Required action: Return all the entries exactly. No pictures.

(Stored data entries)

*****

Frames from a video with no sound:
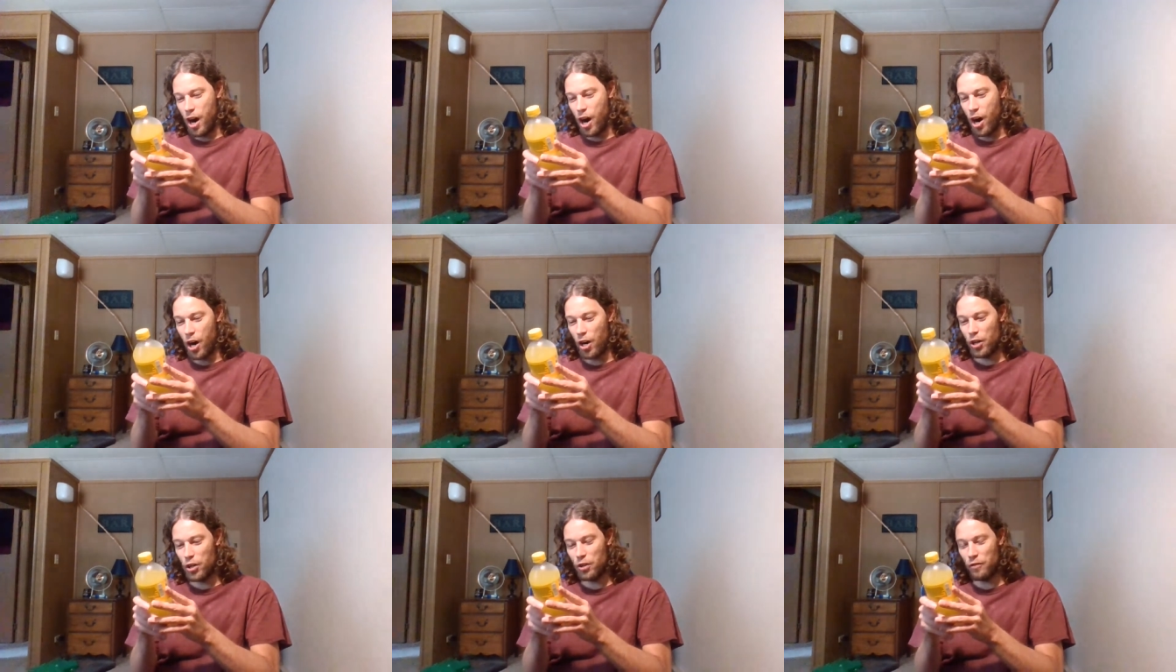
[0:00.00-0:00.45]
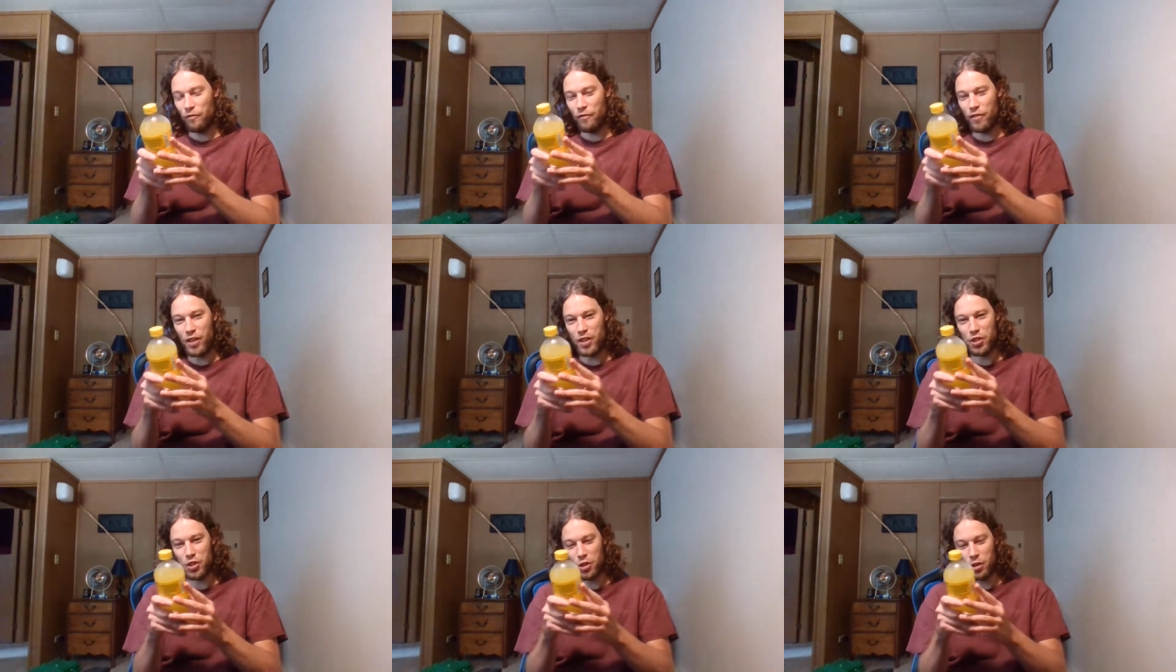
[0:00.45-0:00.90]

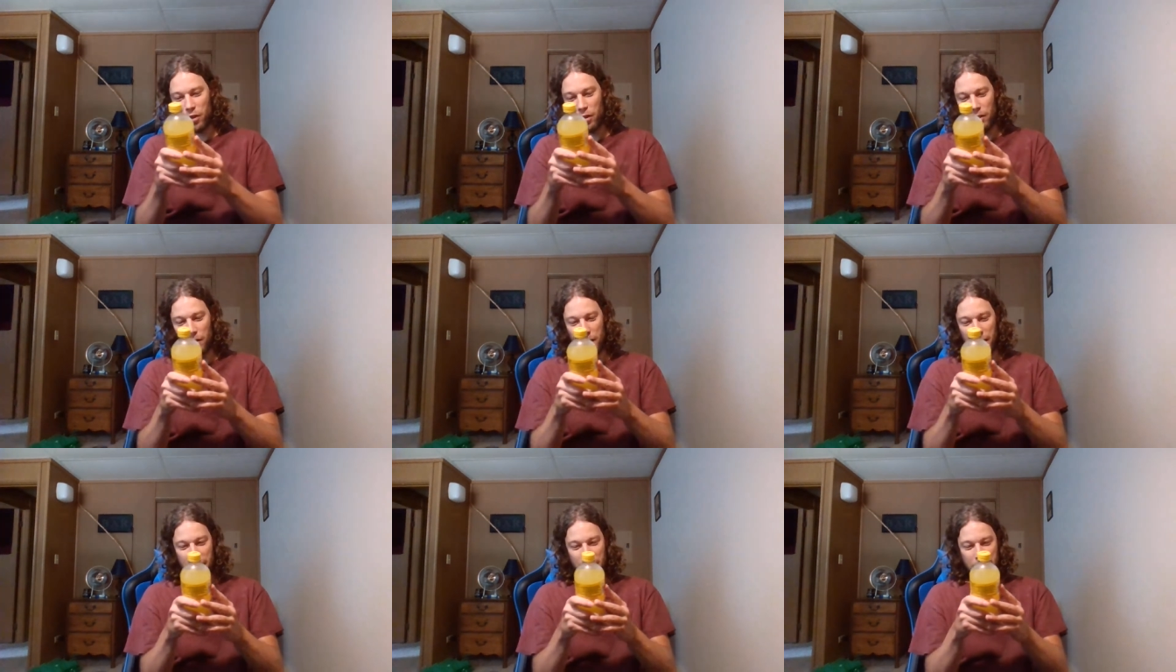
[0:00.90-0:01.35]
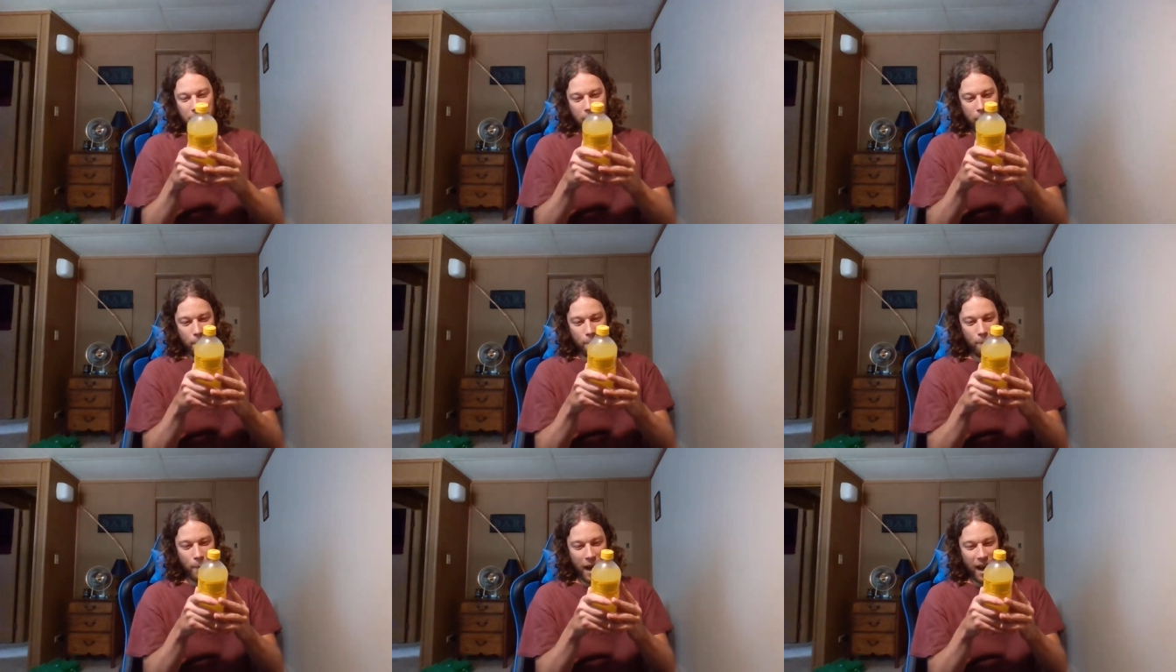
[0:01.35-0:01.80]
artificial
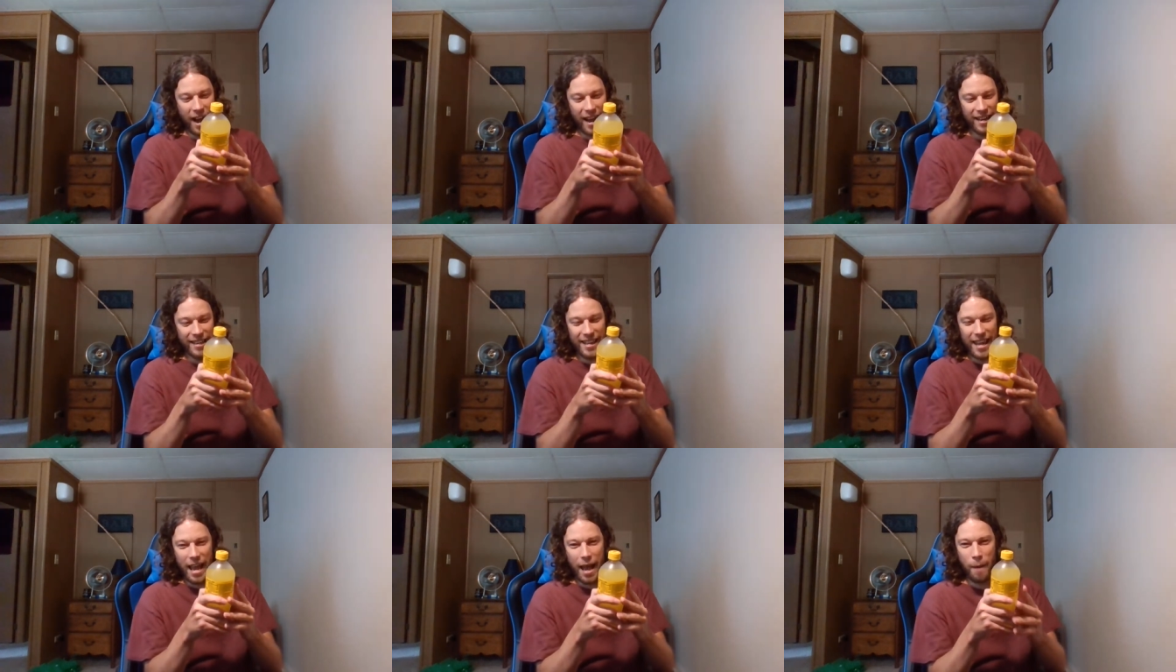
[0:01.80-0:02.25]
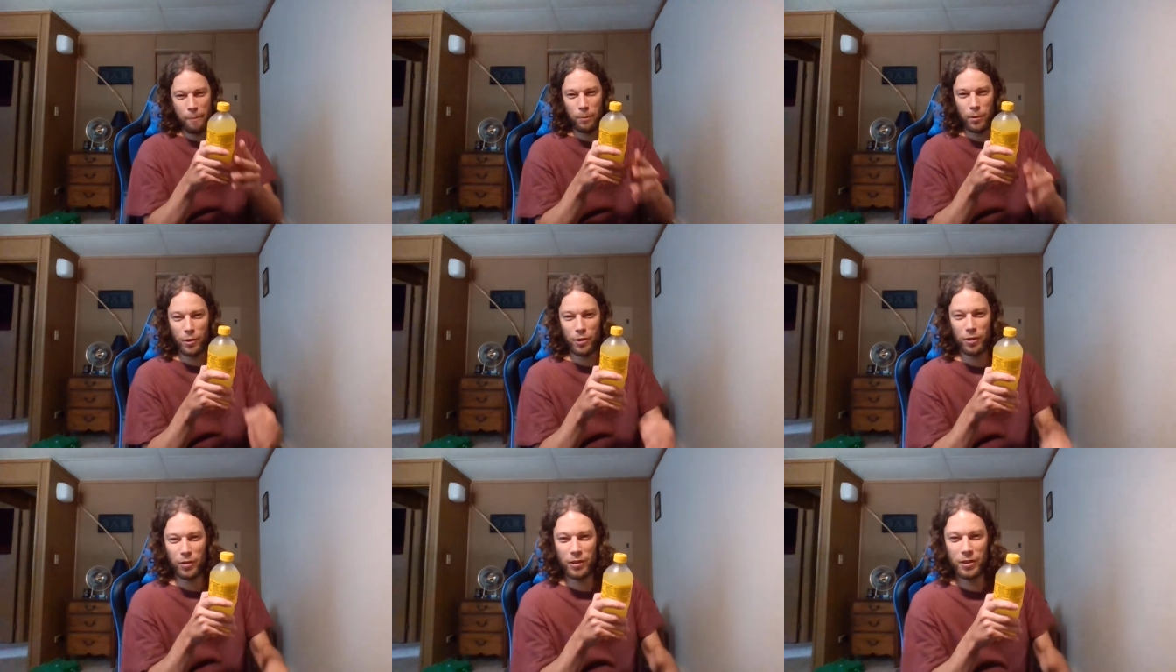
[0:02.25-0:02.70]

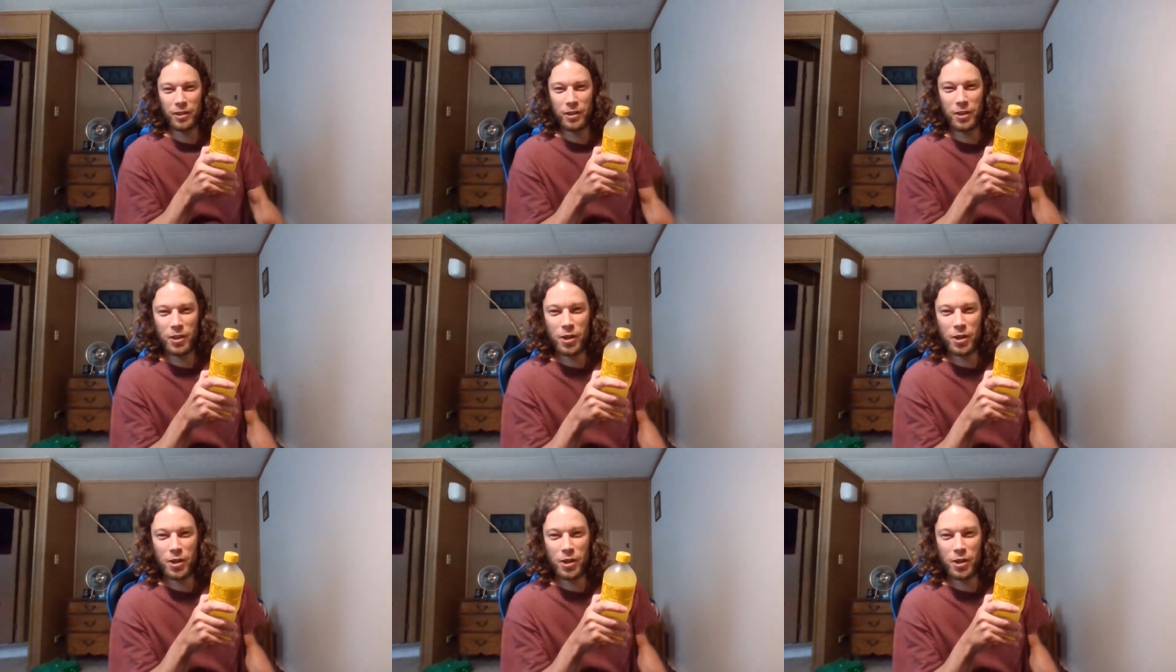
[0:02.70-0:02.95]
pineapple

*****

Finished exercise:
Frames from a video with no sound:
[0:00.00-0:00.45]
[0:00.45-0:00.90]

[0:00.90-0:01.35]
[0:01.35-0:01.80]
artificial
[0:01.80-0:02.25]
[0:02.25-0:02.70]

[0:02.70-0:02.95]
pineapple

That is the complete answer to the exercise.